The European Commission has granted Marketing Authorisation in Europe for Sanofi’s new type 2 diabetes treatment, Lyxumia (lixisenatide).The European Commission decision to grant Marketing Authorisation in Europe for Lyxumia is based on results from the GetGoal clinical program, which enabled Lyxumia to be the first once-daily GLP-1 receptor agonist with a predominantly prandial glucose lowering effect to be indicated for use on top of basal insulin and in combination with oral anti-diabetic medications. The clinical program showed that Lyxumia demonstrated significant HbA1c reductions, a pronounced post-prandial glucose lowering effect and a beneficial effect on body weight in adult patients with type 2 diabetes. GetGoal results also showed that Lyxumia had a favorable safety and tolerability profile in most patients, with mild and transient nausea and vomiting, the most common adverse events observed in the GLP-1 receptor agonist class, and a limited risk of hypoglycemia. The international GetGoal program included 11 clinical trials involving more than 5,000 patients with type 2 diabetes, with a large number of patients studied to evaluate a GLP-1 receptor agonist in combination with basal insulin (706 patients treated with Lyxumia in three trials).

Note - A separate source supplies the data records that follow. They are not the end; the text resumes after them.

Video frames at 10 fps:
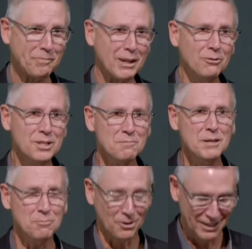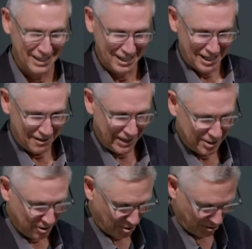Well, these people of
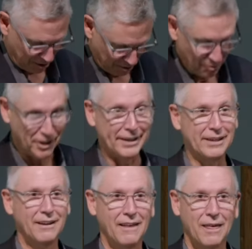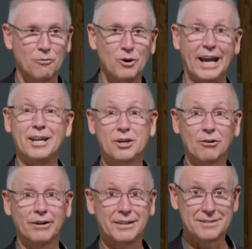1833 were a
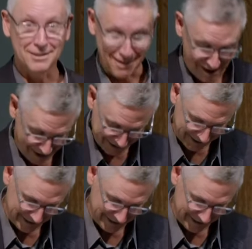curious lot,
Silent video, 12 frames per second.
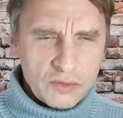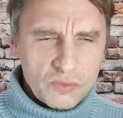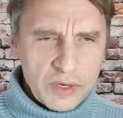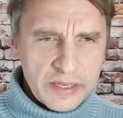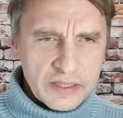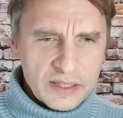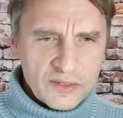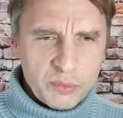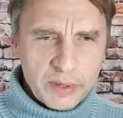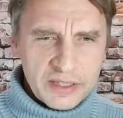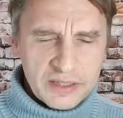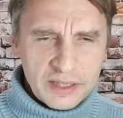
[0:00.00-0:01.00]
rising.
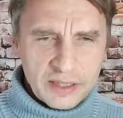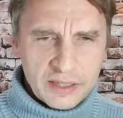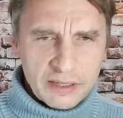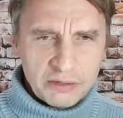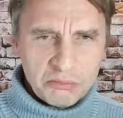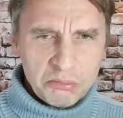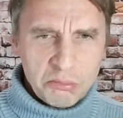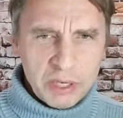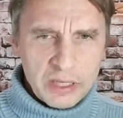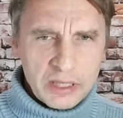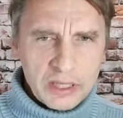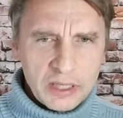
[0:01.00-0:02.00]
Everybody's taking out
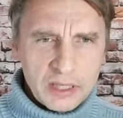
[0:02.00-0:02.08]
money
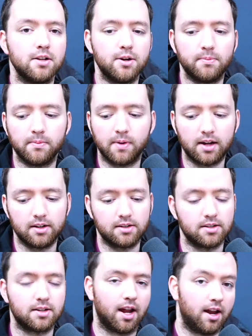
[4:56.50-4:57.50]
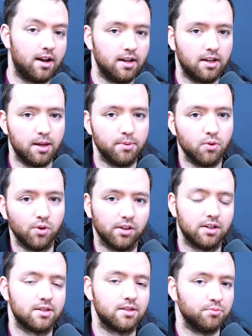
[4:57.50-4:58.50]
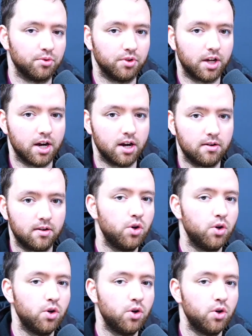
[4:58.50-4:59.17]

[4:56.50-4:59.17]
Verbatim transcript: So I just decided to keep it really simple there.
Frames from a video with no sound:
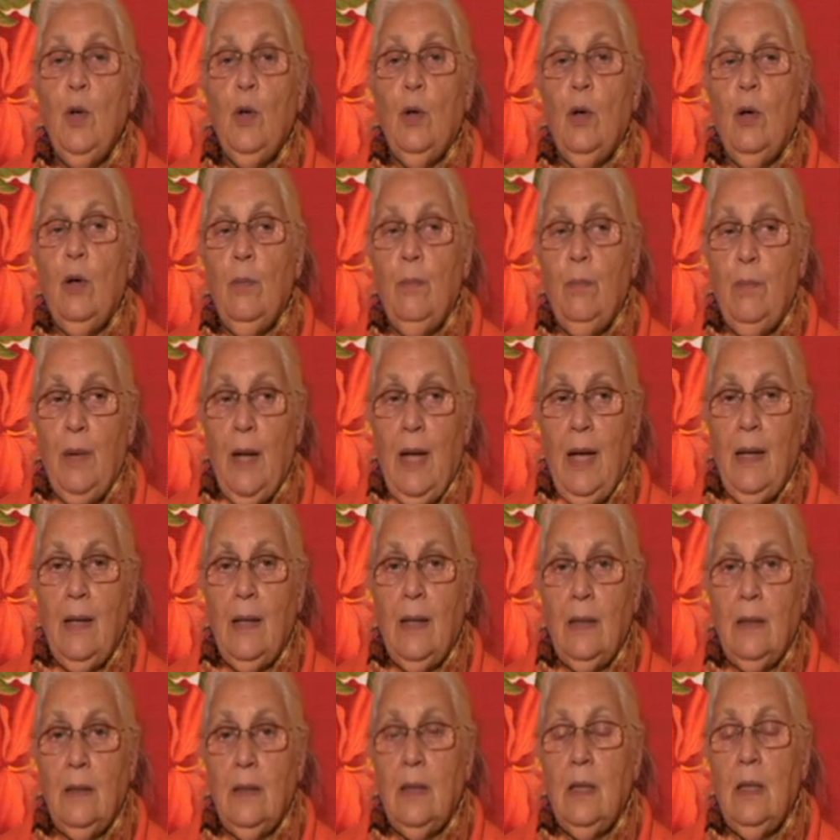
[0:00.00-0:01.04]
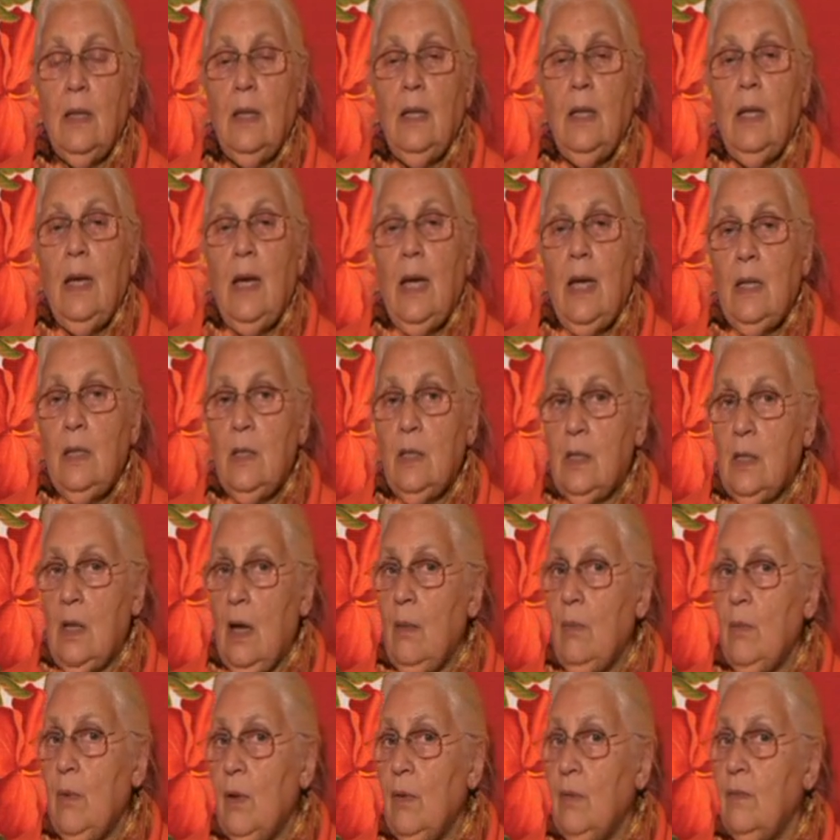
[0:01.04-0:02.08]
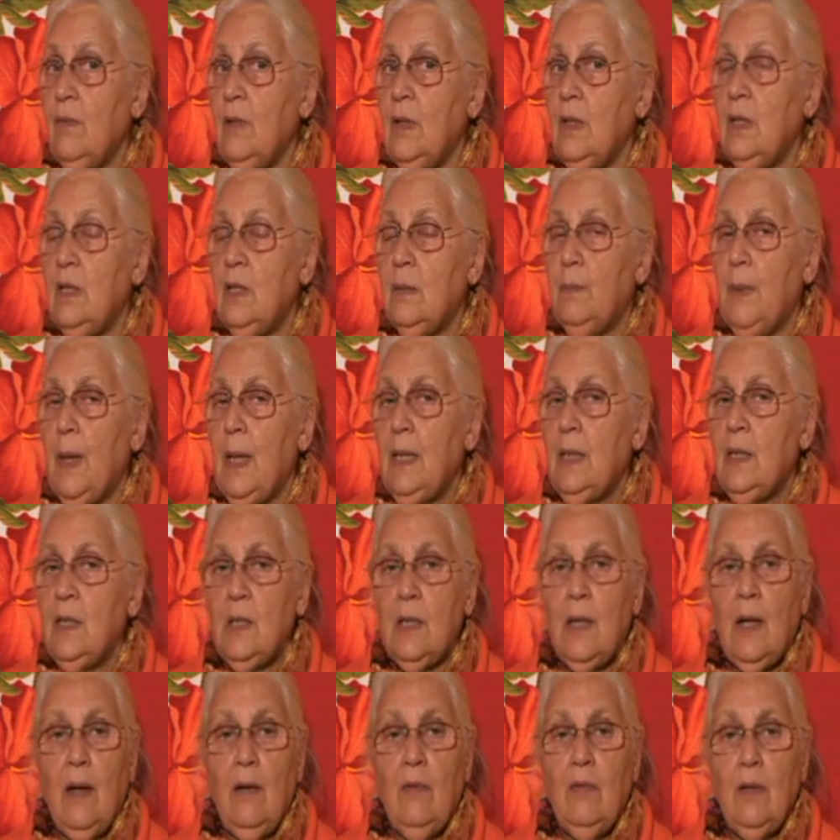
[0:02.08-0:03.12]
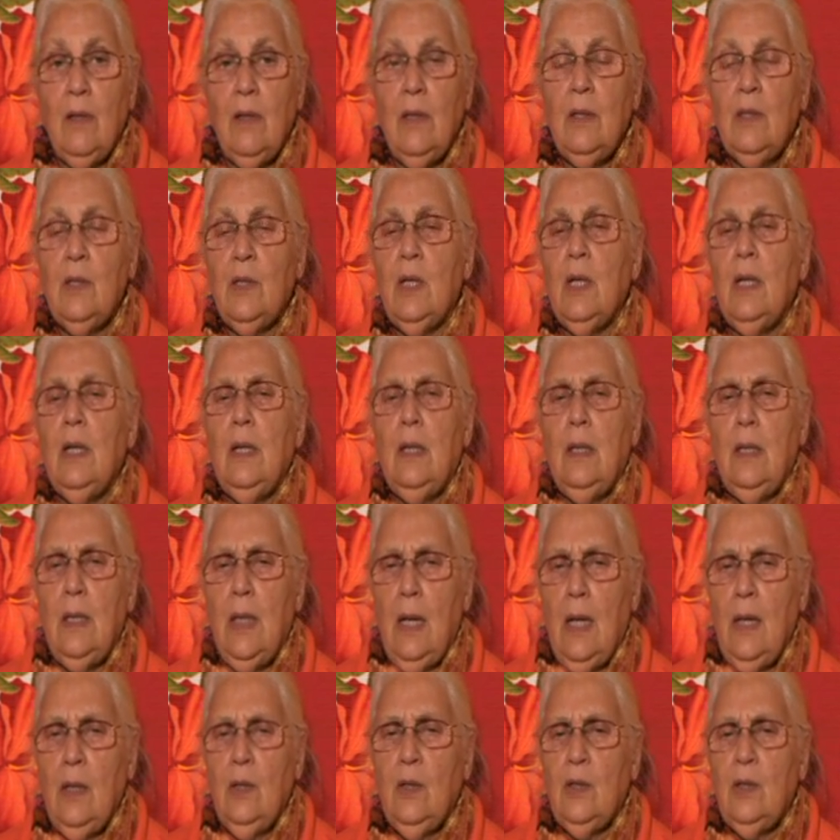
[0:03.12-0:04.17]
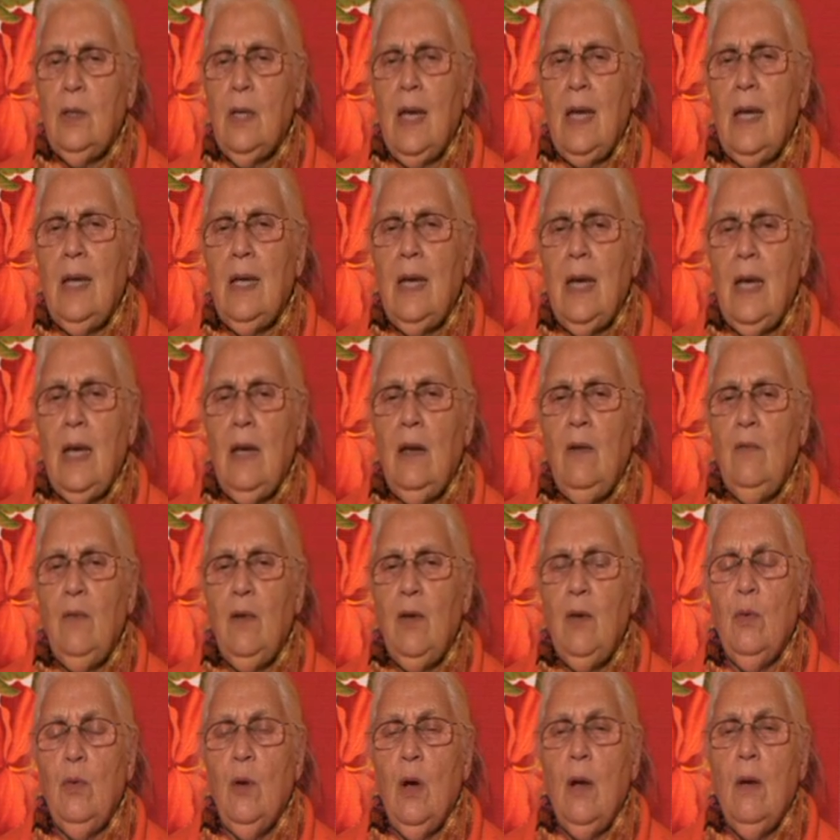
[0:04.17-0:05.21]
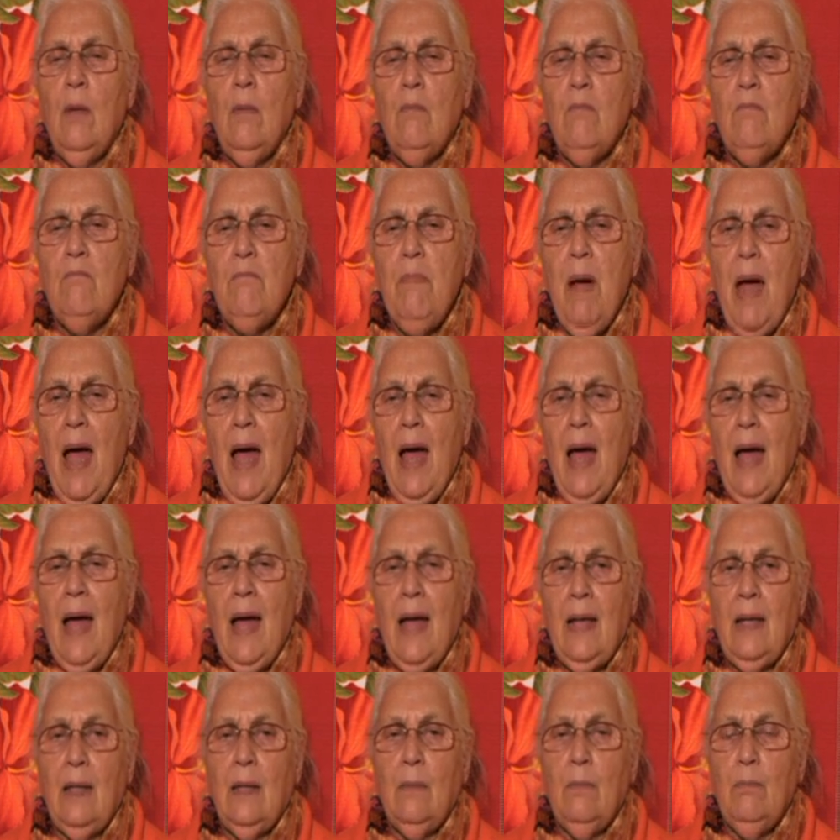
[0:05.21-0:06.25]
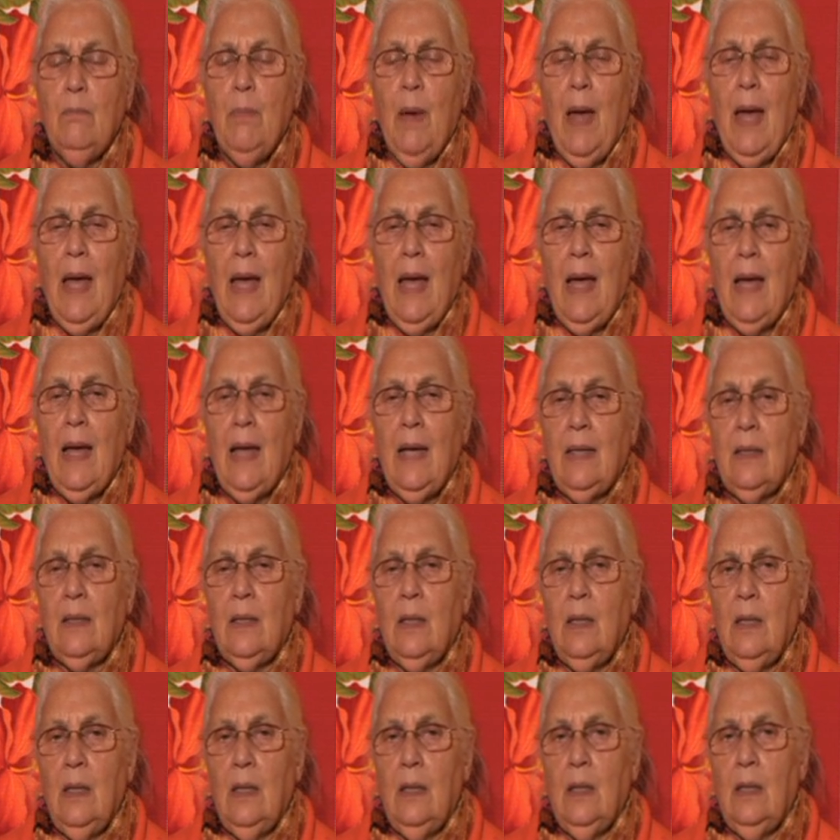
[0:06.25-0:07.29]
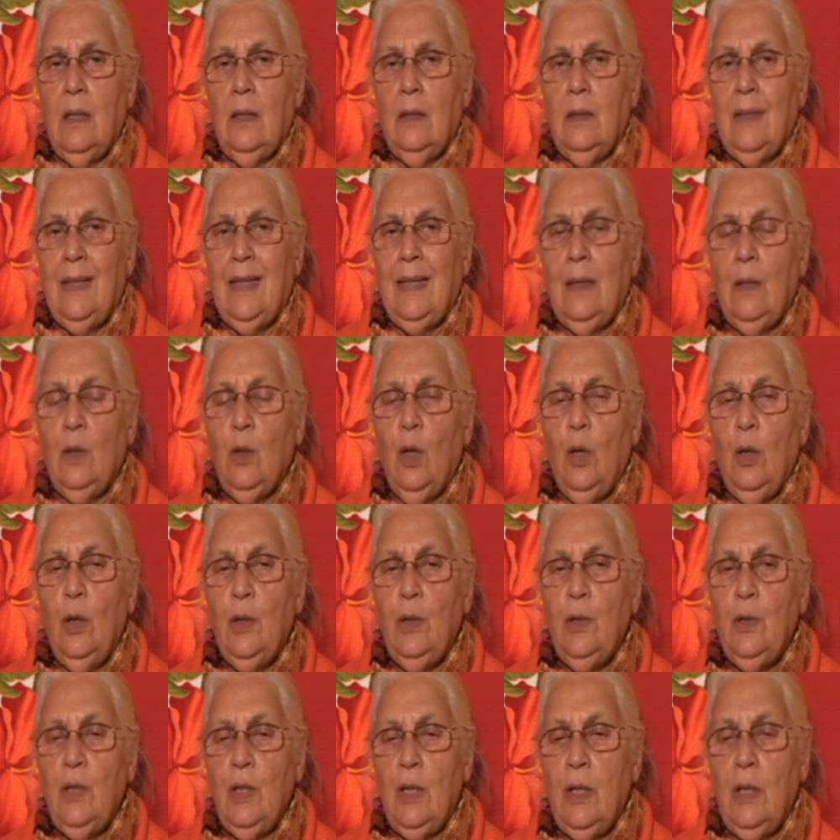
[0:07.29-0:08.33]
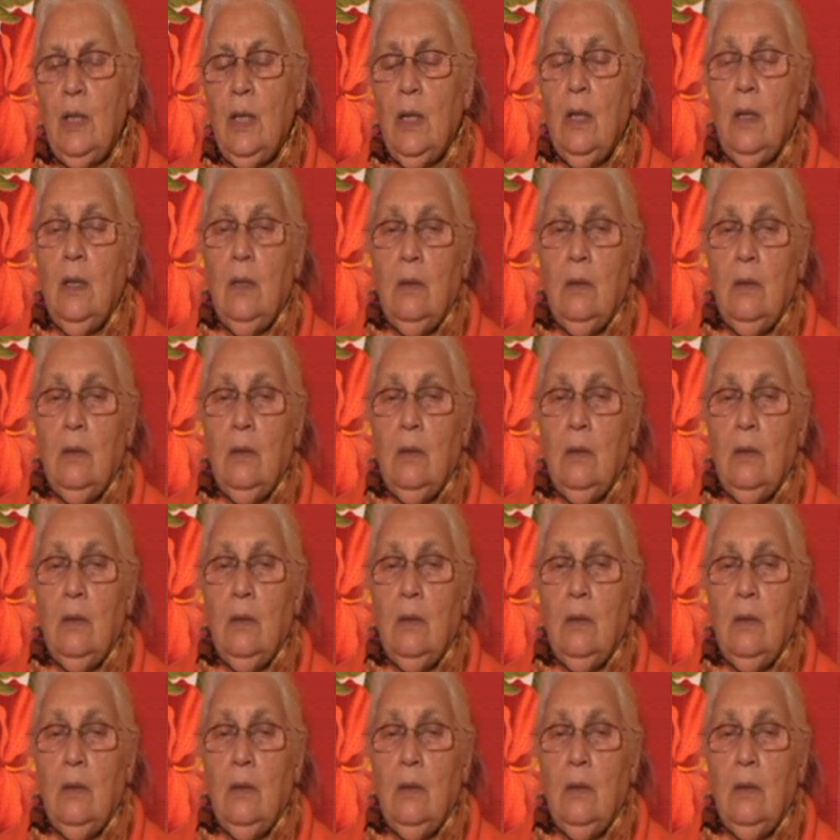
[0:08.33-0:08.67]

your planet. And some of these space travelers, yes, they gave you bad technology,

Lyxumia was in-licensed from Zealand Pharma A/S.
Marketing Authorisation in Europe for Lyxumia is applicable to the 27 Member States of the European Union, as well as Iceland, Lichtenstein and Norway, and follows the 15 November 2012 positive opinion issued by the Committee for Medicinal Products for Human Use of the European Medicines Agency. Applications for regulatory approval were also submitted in several other countries around the world and are being reviewed.